Write the records out again exactly, leaving no images in.

#### [Collected data]
-- Opening Marker --

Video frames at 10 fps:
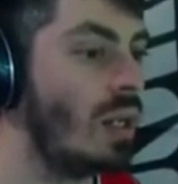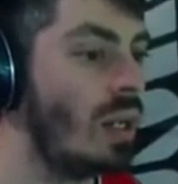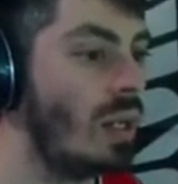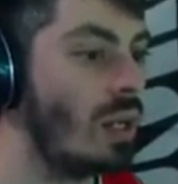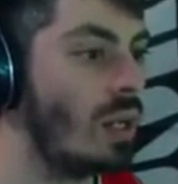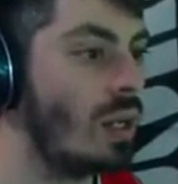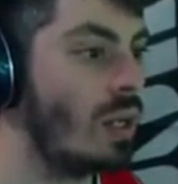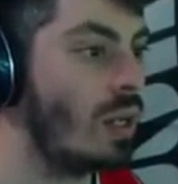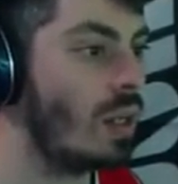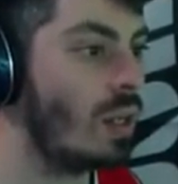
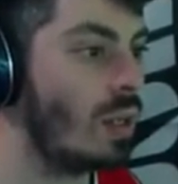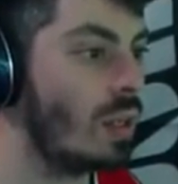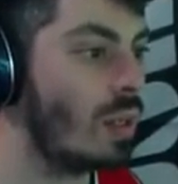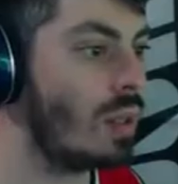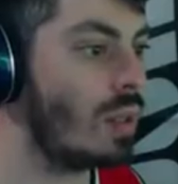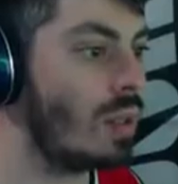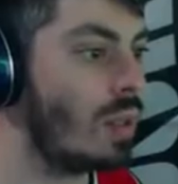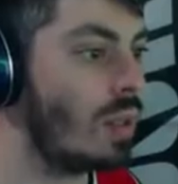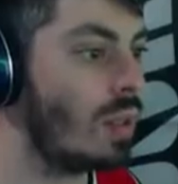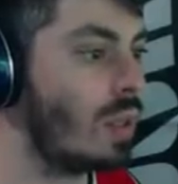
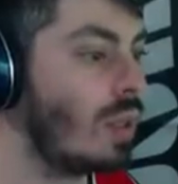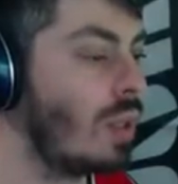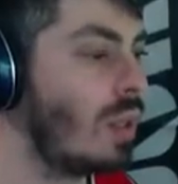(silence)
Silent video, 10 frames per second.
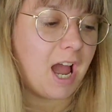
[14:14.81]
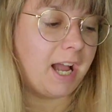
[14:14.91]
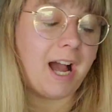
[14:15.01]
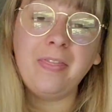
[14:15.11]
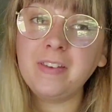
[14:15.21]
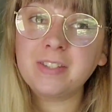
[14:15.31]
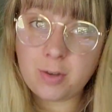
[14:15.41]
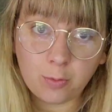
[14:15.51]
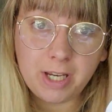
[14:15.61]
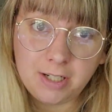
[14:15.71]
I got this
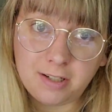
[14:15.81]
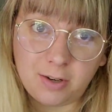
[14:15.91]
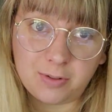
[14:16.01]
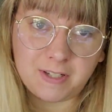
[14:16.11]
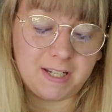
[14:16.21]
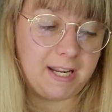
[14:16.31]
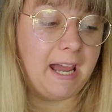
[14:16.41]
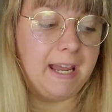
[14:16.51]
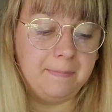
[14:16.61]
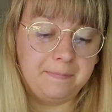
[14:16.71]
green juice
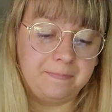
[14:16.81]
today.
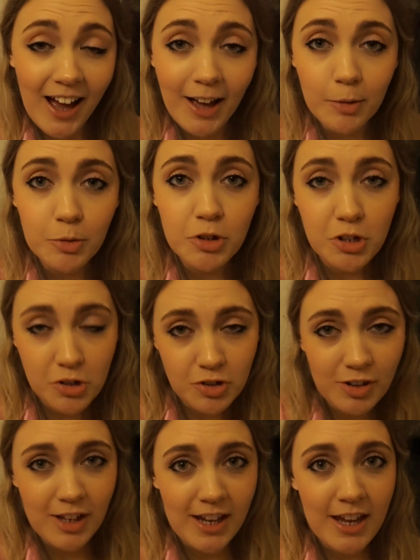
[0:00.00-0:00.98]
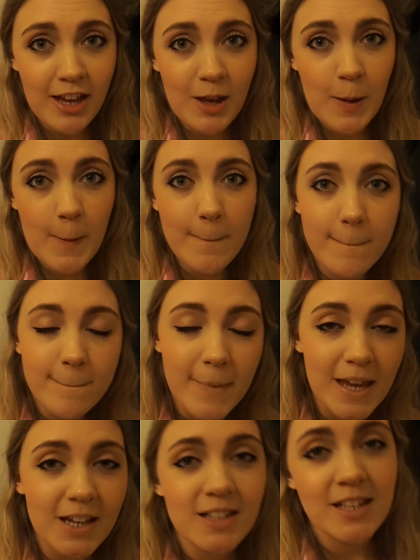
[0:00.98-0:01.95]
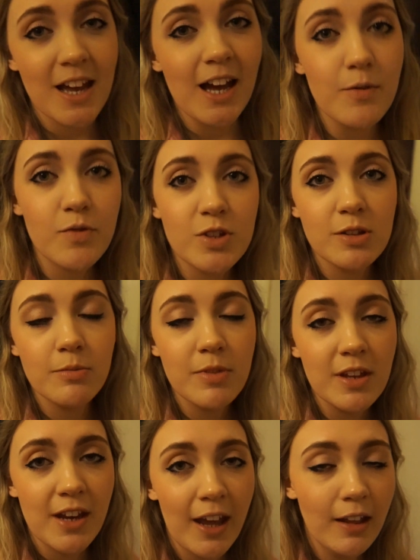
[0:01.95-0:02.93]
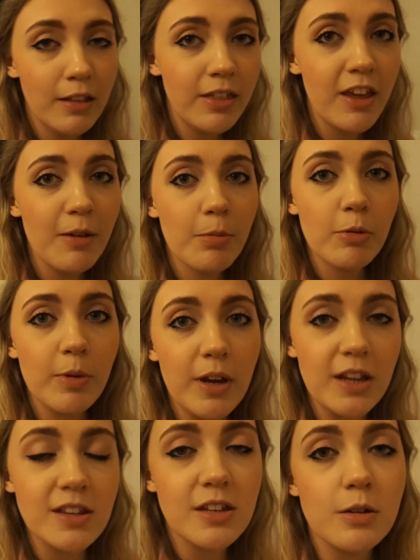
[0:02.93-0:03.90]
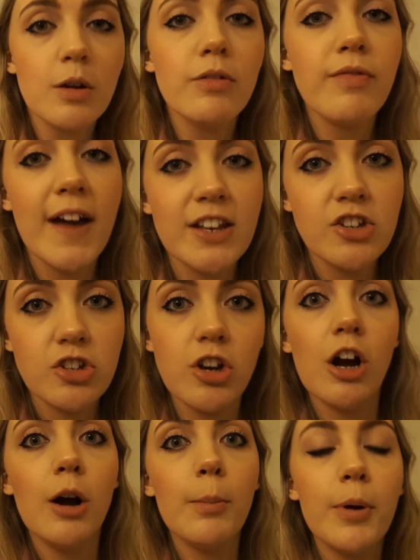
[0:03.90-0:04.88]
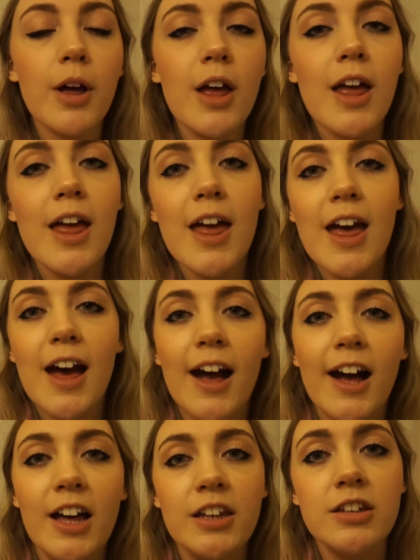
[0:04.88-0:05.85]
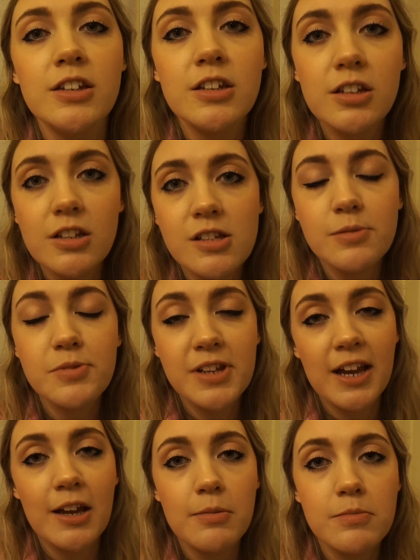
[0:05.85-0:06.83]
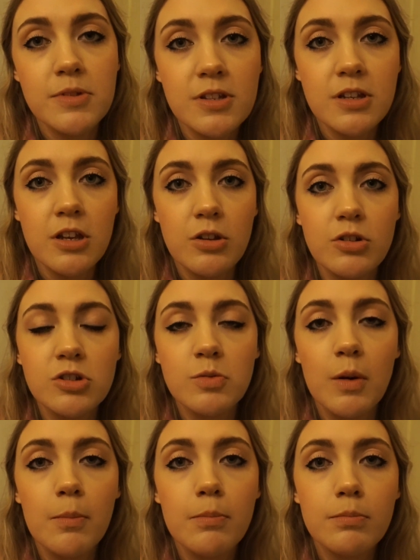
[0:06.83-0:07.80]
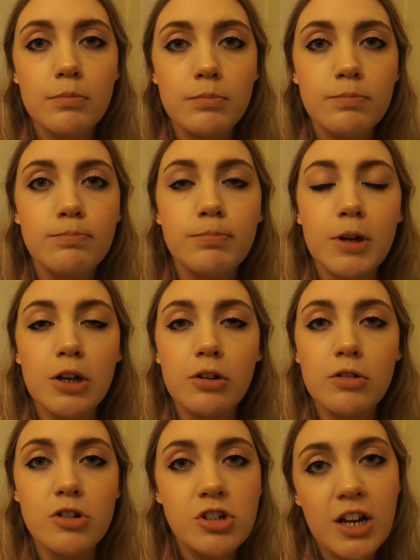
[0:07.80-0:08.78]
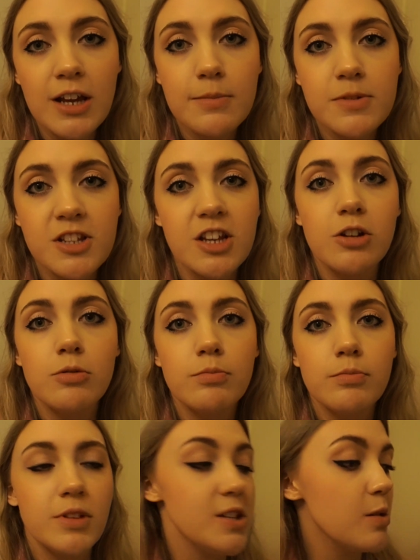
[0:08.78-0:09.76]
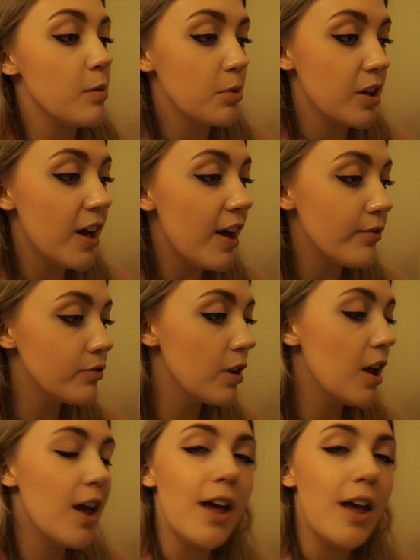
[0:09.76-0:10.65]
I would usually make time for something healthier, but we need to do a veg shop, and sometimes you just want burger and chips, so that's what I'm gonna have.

-- Closing Marker --

#### [Written reply]
Video frames at 10 fps:
(silence)
Silent video, 10 frames per second.
[14:14.81]
[14:14.91]
[14:15.01]
[14:15.11]
[14:15.21]
[14:15.31]
[14:15.41]
[14:15.51]
[14:15.61]
[14:15.71]
I got this
[14:15.81]
[14:15.91]
[14:16.01]
[14:16.11]
[14:16.21]
[14:16.31]
[14:16.41]
[14:16.51]
[14:16.61]
[14:16.71]
green juice
[14:16.81]
today.
[0:00.00-0:00.98]
[0:00.98-0:01.95]
[0:01.95-0:02.93]
[0:02.93-0:03.90]
[0:03.90-0:04.88]
[0:04.88-0:05.85]
[0:05.85-0:06.83]
[0:06.83-0:07.80]
[0:07.80-0:08.78]
[0:08.78-0:09.76]
[0:09.76-0:10.65]
I would usually make time for something healthier, but we need to do a veg shop, and sometimes you just want burger and chips, so that's what I'm gonna have.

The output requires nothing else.